7 Jan 2004 : Column 342

mentioned that, but he did not say that 81,500 people now receive intensive home care as a result of what the Government have done. Since 1998, we have increased the proportion of people receiving intensive home care by almost 30 per cent. The total amount of hours of home care that we are delivering is 16 per cent. up on the amount that was delivered under the previous Government. We are targeting home care on where it can do most good in keeping people in their own homes, because that is what they want.

We are targeting our resources at everyone, not at free personal care for the elderly—which the Liberal Democrats mention in their amendment, which was not selected. Those resources became available only because of the tough choice that the Government made in putting £1 billion towards making those choices available for everybody, not giving it to the better off. One of the things that we have been able to do with that money is to make £87 million available from the Department of Health to improve the amount of extra care facilities, which act as seed corn in starting people thinking about how they can increase extra care provision.

It is a tragedy that too many Conservative and Liberal Democrat spokesmen do not appreciate the importance of the extra care model of housing. I wish that they would go around the country to see some of the people with severe conditions—dementia, Parkinson's or physical conditions—who will be able to stay in their own home because of the extra care model that we are going to roll out. Those are choices that we are making available. It is sad that the Conservatives do not understand that older people want to make those choices and do not see a care home as an inevitable consequence of old age. It is sad that the Liberal Democrats stick with the nonsense of free personal care for the better off when the resources that such a policy would consume would be better spent on making choices available to everybody. If older people cannot hope that the Conservatives and the Liberal Democrats will hear their voices, they can at least be confident that the Government are listening to them and know that they want independence. They want to be respected, given the choice of planning their care, and being at the centre of it. They want dignity in old age, and high quality and well-regulated services. The Government are proud to be delivering that to older people everywhere.

5.20 pm

Sandra Gidley (Romsey) (LD): The debate is important and Liberal Democrat Members welcome it. Such is its importance that I was disappointed that the shadow Secretary of State for Health apparently did not feel able to put his name to the motion. However, the previous speech more than covered that issue. I wish to consider a more interesting subject: long-term care for the elderly. It is fair to say that neither of the two larger parties has much about which to be proud, but this is no time to comment on the Tory record, because the Government have also provided a lot of material.

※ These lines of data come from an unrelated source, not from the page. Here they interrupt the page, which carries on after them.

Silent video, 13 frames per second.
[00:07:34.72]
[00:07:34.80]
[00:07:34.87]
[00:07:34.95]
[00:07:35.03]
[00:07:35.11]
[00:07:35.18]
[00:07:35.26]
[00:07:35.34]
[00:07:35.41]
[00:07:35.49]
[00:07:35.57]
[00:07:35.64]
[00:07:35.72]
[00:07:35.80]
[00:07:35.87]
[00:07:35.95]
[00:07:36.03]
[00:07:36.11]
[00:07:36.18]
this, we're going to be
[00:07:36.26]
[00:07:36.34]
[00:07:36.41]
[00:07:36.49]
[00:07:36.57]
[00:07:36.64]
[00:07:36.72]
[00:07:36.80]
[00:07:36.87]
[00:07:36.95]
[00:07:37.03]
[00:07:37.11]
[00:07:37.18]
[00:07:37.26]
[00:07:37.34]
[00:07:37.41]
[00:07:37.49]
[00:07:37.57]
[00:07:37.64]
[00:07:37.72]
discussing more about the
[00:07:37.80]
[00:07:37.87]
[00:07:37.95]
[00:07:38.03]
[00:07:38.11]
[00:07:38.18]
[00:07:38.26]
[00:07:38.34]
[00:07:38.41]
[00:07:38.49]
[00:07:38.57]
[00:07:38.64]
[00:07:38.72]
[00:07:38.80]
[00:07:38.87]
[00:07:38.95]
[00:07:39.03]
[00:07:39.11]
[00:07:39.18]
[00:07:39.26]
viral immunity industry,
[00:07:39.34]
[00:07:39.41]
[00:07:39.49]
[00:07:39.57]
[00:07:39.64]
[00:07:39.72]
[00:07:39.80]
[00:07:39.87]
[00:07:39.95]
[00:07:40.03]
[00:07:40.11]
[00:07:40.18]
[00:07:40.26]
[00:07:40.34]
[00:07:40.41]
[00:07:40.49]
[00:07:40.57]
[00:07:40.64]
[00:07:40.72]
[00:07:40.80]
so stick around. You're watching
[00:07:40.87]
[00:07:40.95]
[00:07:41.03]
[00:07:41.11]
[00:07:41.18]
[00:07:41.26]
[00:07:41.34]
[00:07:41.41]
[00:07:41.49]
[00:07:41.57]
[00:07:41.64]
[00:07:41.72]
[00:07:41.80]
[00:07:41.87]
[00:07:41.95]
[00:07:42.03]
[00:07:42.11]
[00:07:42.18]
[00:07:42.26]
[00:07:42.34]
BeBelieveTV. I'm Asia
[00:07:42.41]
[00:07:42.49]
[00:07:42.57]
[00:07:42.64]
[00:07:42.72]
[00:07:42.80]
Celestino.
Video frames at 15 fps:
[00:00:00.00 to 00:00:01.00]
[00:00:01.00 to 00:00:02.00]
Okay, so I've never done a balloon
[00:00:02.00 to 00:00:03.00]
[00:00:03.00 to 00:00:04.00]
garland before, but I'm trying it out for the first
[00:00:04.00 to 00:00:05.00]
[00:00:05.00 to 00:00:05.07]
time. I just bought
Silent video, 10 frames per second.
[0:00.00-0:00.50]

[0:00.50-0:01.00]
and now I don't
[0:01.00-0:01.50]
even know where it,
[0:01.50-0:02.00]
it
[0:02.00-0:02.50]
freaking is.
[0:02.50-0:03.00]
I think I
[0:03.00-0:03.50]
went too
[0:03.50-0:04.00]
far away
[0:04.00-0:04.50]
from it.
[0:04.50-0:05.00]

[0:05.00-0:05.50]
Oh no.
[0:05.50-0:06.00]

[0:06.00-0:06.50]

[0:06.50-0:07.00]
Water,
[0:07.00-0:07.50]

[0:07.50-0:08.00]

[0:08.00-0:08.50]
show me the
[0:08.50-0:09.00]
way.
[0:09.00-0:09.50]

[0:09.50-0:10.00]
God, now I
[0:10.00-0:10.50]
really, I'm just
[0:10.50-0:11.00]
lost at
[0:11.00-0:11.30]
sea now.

Mr. Nigel Jones (Cheltenham) (LD): I believe that it is in fact time to comment on the Conservative party's record in power. I come from Gloucestershire, where the county council was capped year after year in the early 1990s so that it could not provide the sort of services that

7 Jan 2004 : Column 343

we are considering for elderly people. Who was in charge of that damage and distress? The answer is the right hon. and learned Member for Folkestone and Hythe (Mr. Howard).